::: Exercise materials
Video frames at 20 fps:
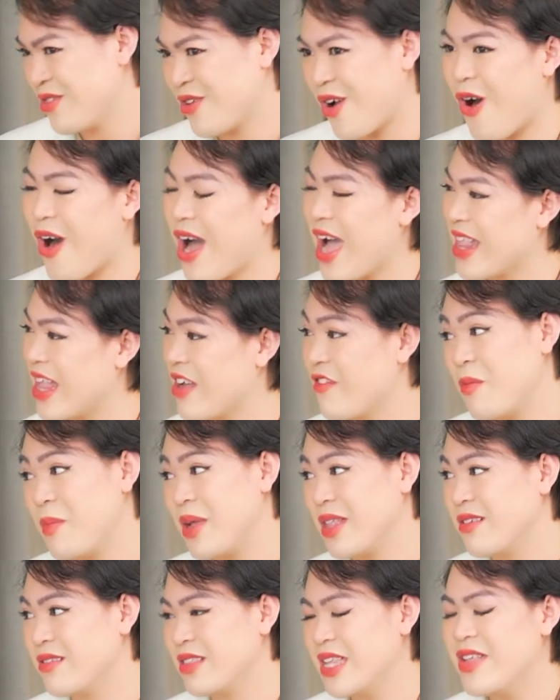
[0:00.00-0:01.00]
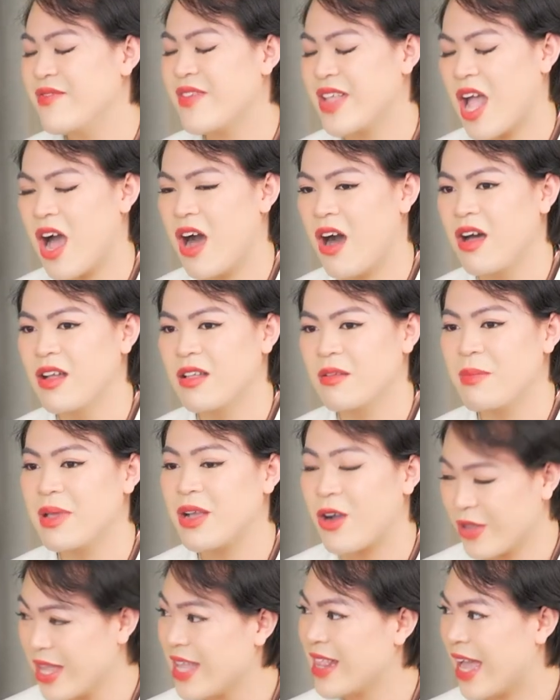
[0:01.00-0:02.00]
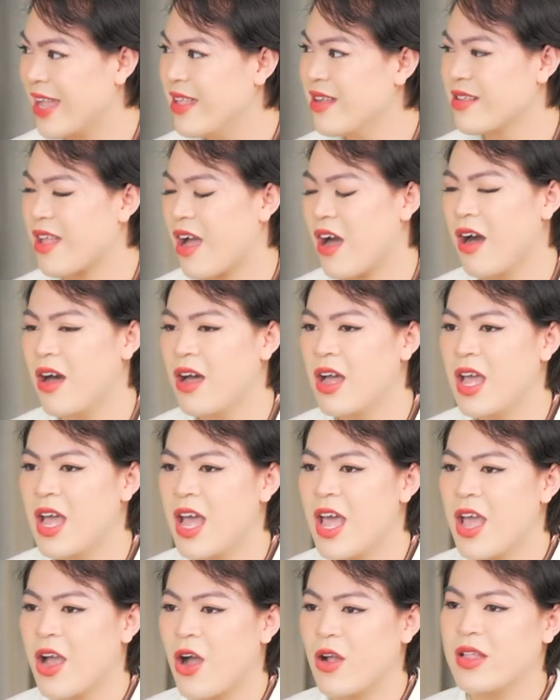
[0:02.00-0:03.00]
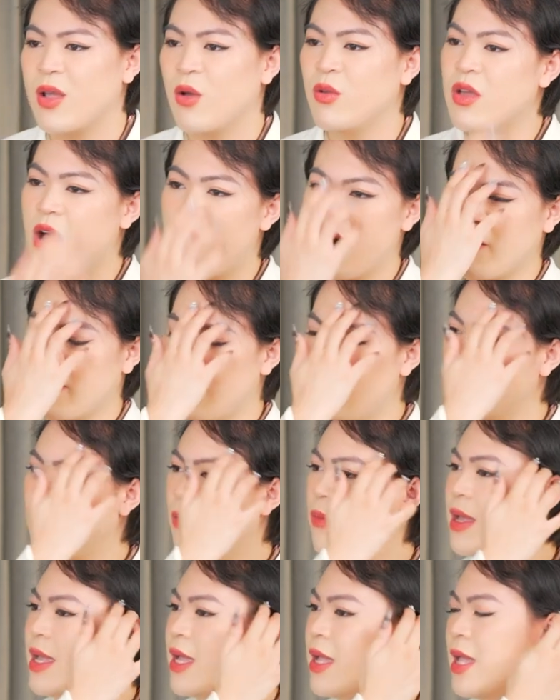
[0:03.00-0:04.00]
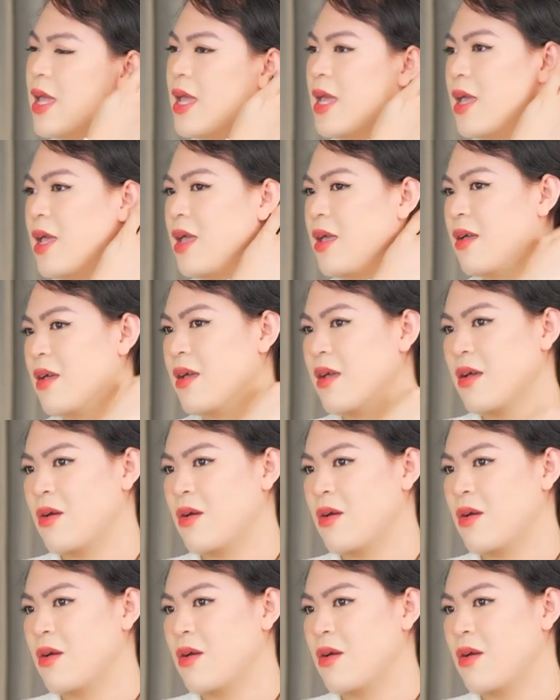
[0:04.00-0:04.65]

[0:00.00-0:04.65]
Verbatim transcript: có khả năng và mình tự tin về nó mình có thể lấy được nó còn nếu như họ không đồng ý thì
::::::
Only the pictures are to be left out, and all of the data must otherwise be transcribed exactly.

Video frames at 20 fps:
[0:00.00-0:01.00]
[0:01.00-0:02.00]
[0:02.00-0:03.00]
[0:03.00-0:04.00]
[0:04.00-0:04.65]

[0:00.00-0:04.65]
Verbatim transcript: có khả năng và mình tự tin về nó mình có thể lấy được nó còn nếu như họ không đồng ý thì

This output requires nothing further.